The Facebook Cambridge Analytica scandal has been a wakeup call for companies and governments around the world. It was always very difficult for us to communicate the actual harm because a lot of times when your privacy is being invaded you actually don't notice. We don't really feel the consequences. We have said for a long time that the entire purpose of the fact that you're being surveilled and tracked 24 hours a day is to modify and change behavior. That's the purpose of targeted advertisements and it doesn't come as a surprise that political actors are also interested in these kinds of ecosystems. There are many bad actors out there and I don't think a single company deserves all the attention. We think there's a systemic problem behind the way that people are being tracked, monitored, and profiled and that's not limited to a single company. And this is what needs to change now because Facebook Cambridge Analytica is now no longer in business but that doesn't mean the problem is solved. It always seems like it's just adds and adds are harmless but the targeted advertisement system comes with an entire ecosystem made up of thousands of companies in the background and Cambridge Analytica is just one of them that happens to work on politics but there are many other actors that are interested in tapping into these data troves: scammers, law enforcement, intelligence agencies and that's why we think an underregulated opaque data ecosystem is a real problem. 

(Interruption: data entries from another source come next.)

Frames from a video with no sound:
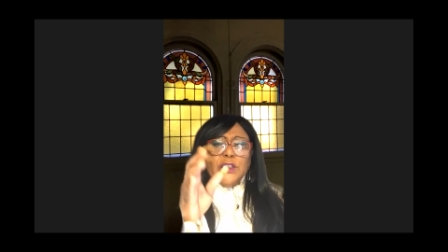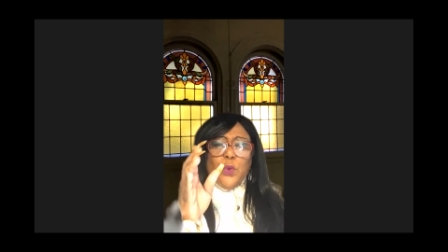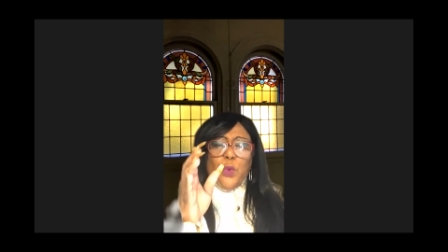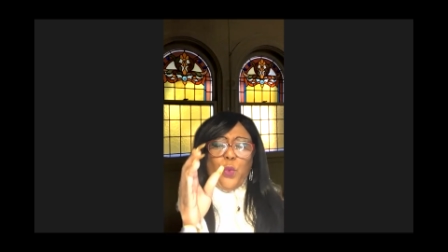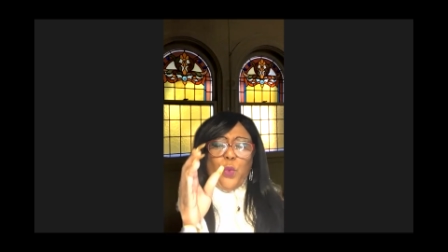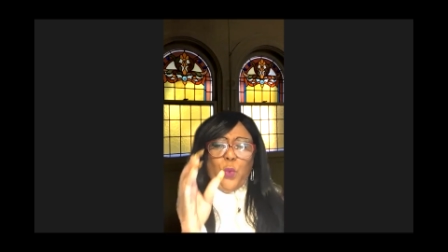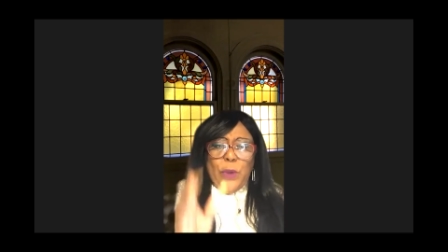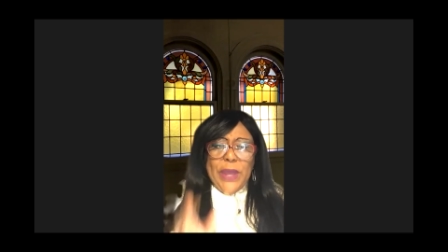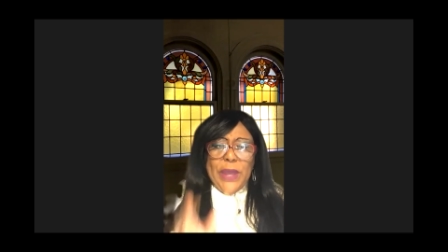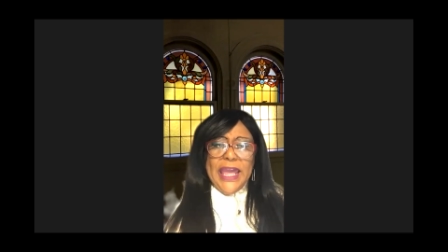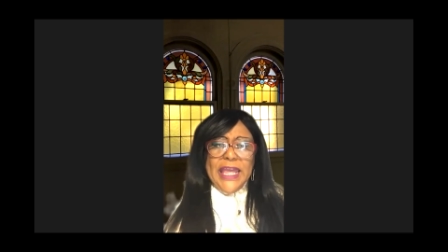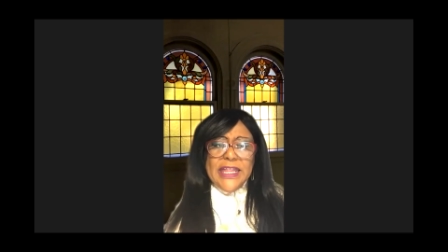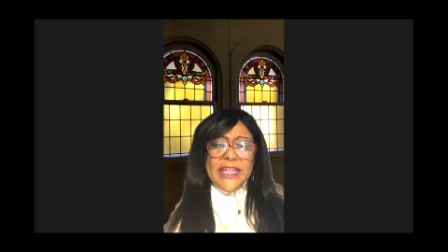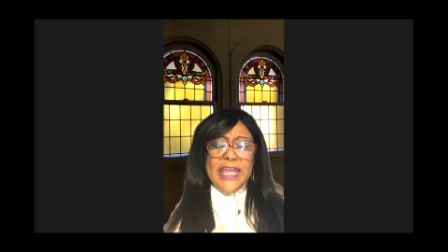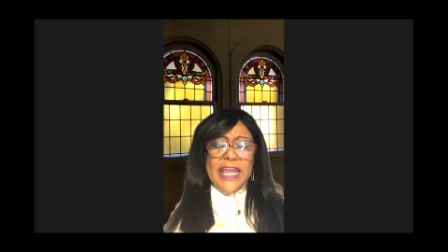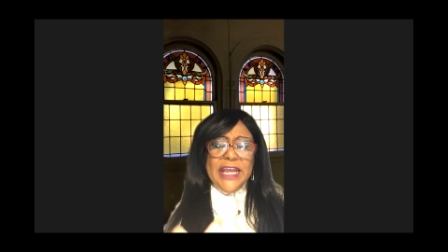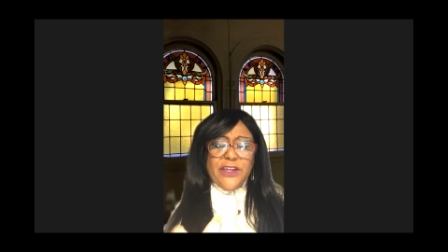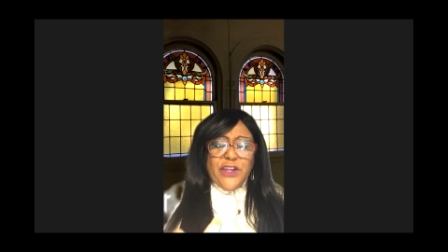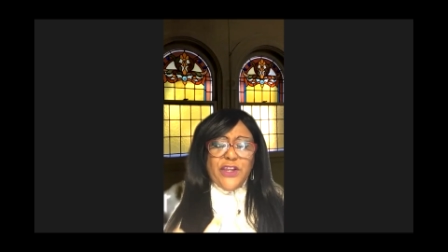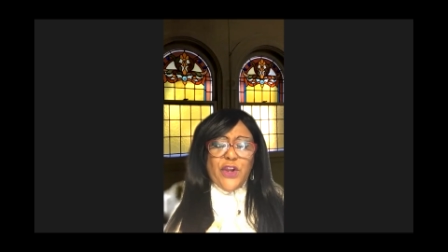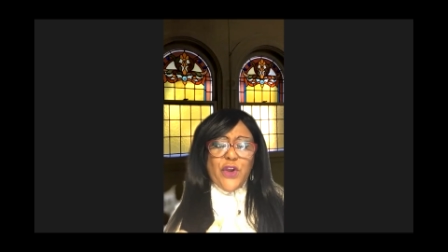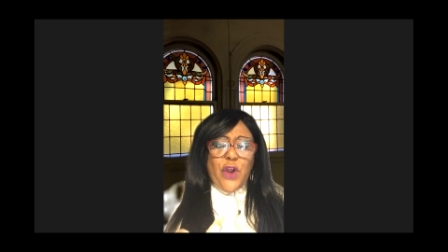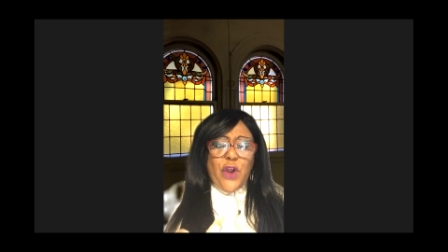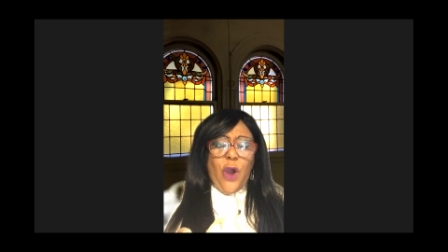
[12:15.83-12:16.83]
we
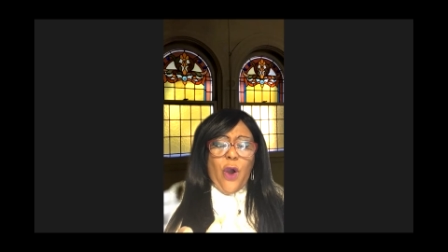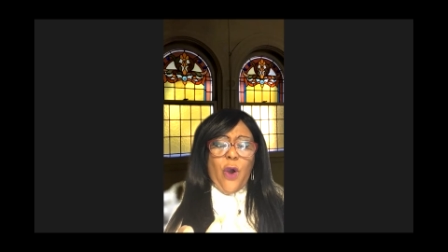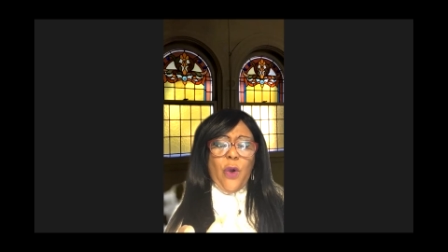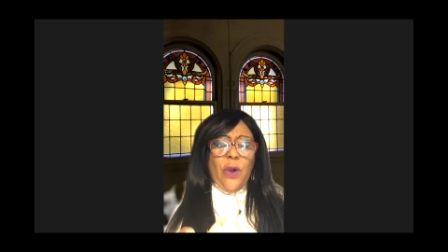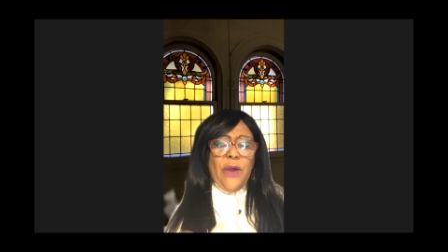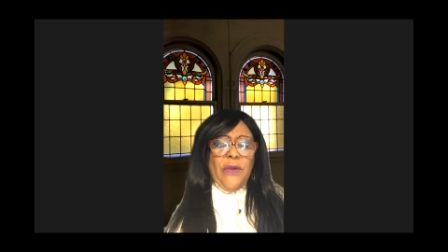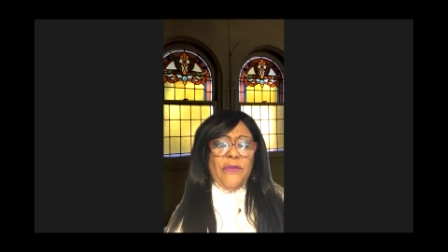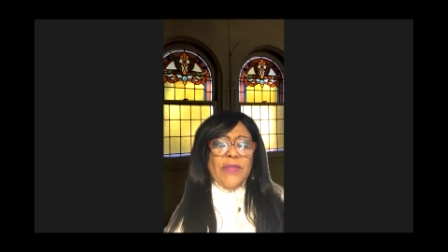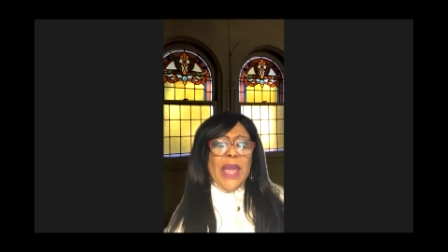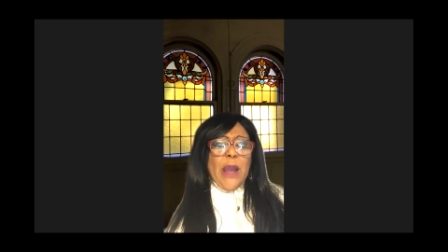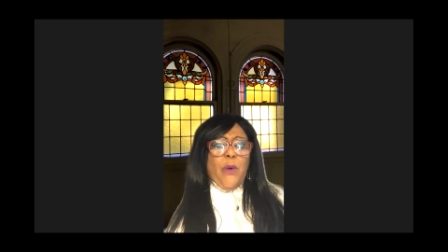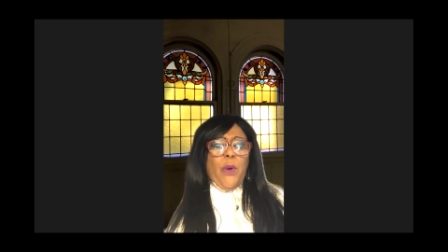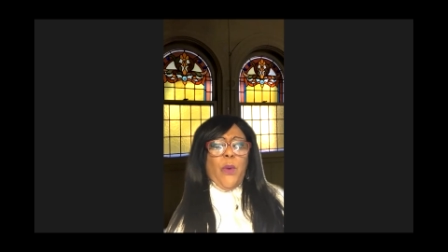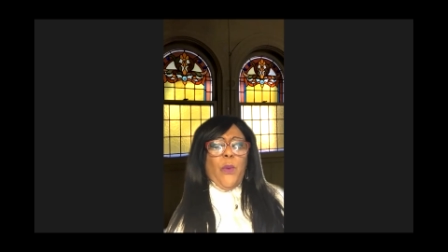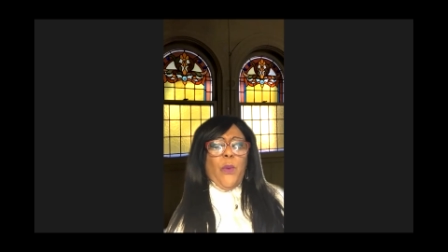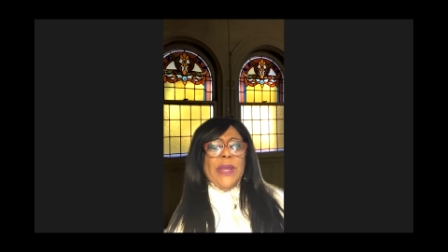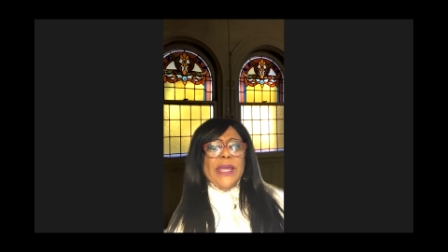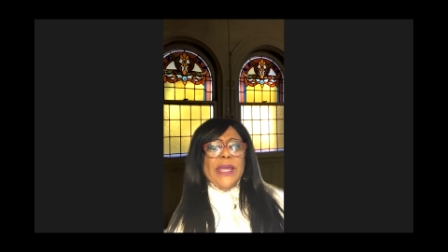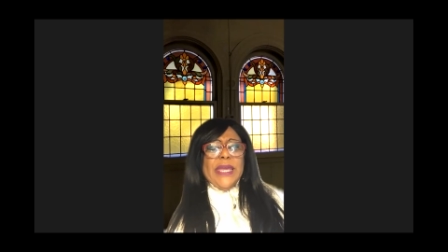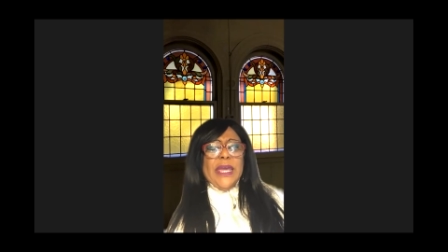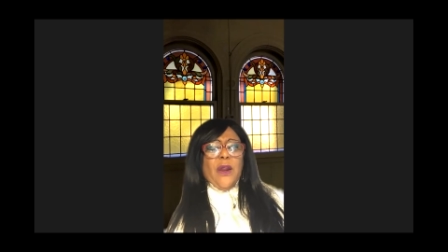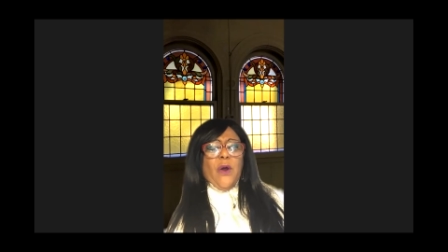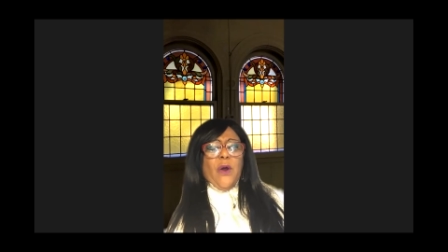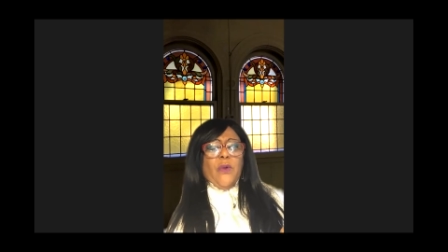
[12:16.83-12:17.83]
need to know that when
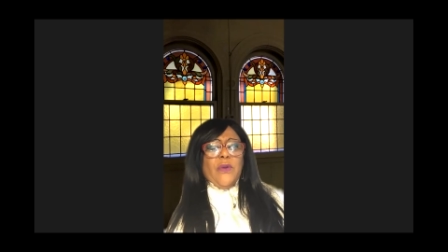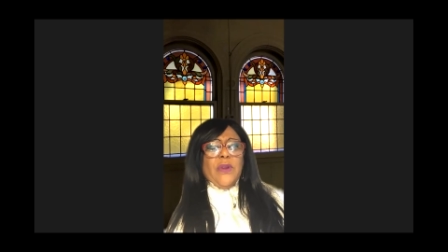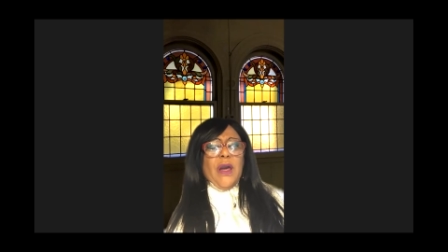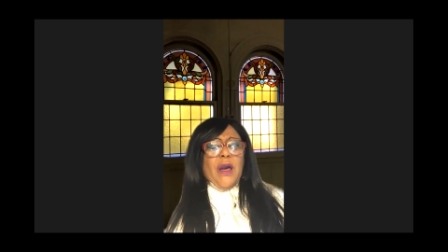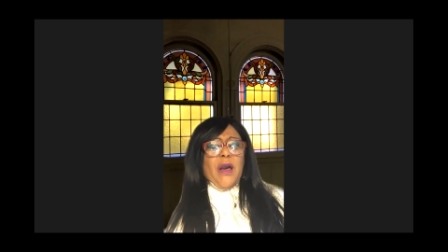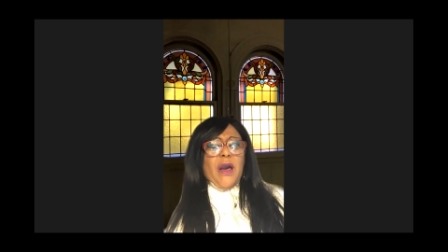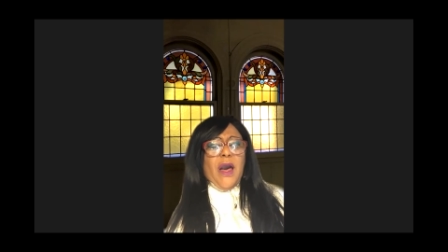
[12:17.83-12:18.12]
we get on the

There are good companies and bad practices. A good company is very transparent with you about what they are doing with your data. Unfortunately, bad practices are very widespread and common and that's our concern. It depends a little bit on the business model. There are business models which are inherently problematic because they are premised on the idea that you can have people's data without their knowledge or consent and there are business models where there's definitely no inherent contradiction and it might actually be in the interest of the company to offer privacy respecting services.